● What to produce
Set down the records exactly, and omit any image found in them.
[Exercise data — start]
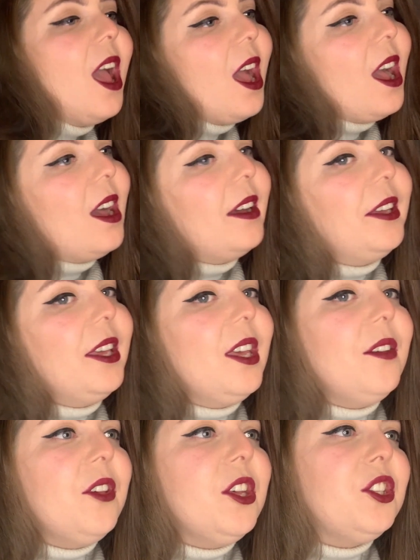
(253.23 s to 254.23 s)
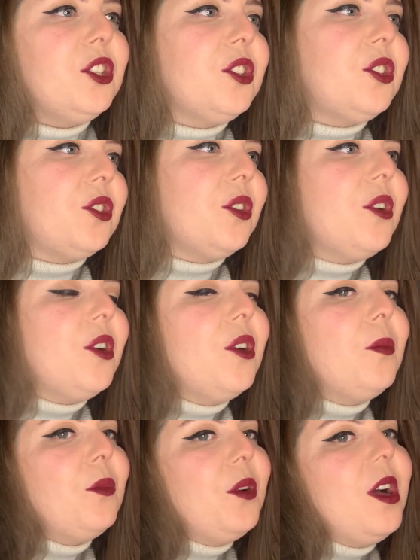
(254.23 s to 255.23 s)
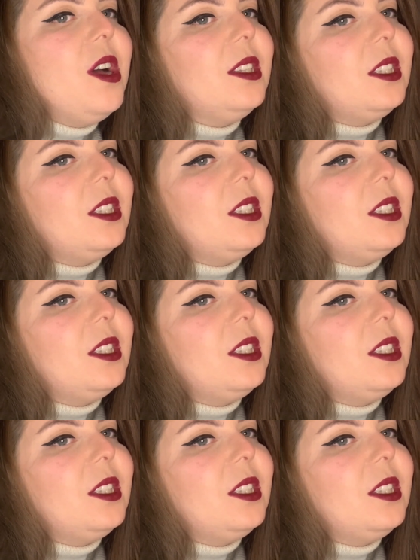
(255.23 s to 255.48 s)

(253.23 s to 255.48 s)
I'll give it to someone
[Exercise data — finish]
● Exercise result
(253.23 s to 254.23 s)
(254.23 s to 255.23 s)
(255.23 s to 255.48 s)

(253.23 s to 255.48 s)
I'll give it to someone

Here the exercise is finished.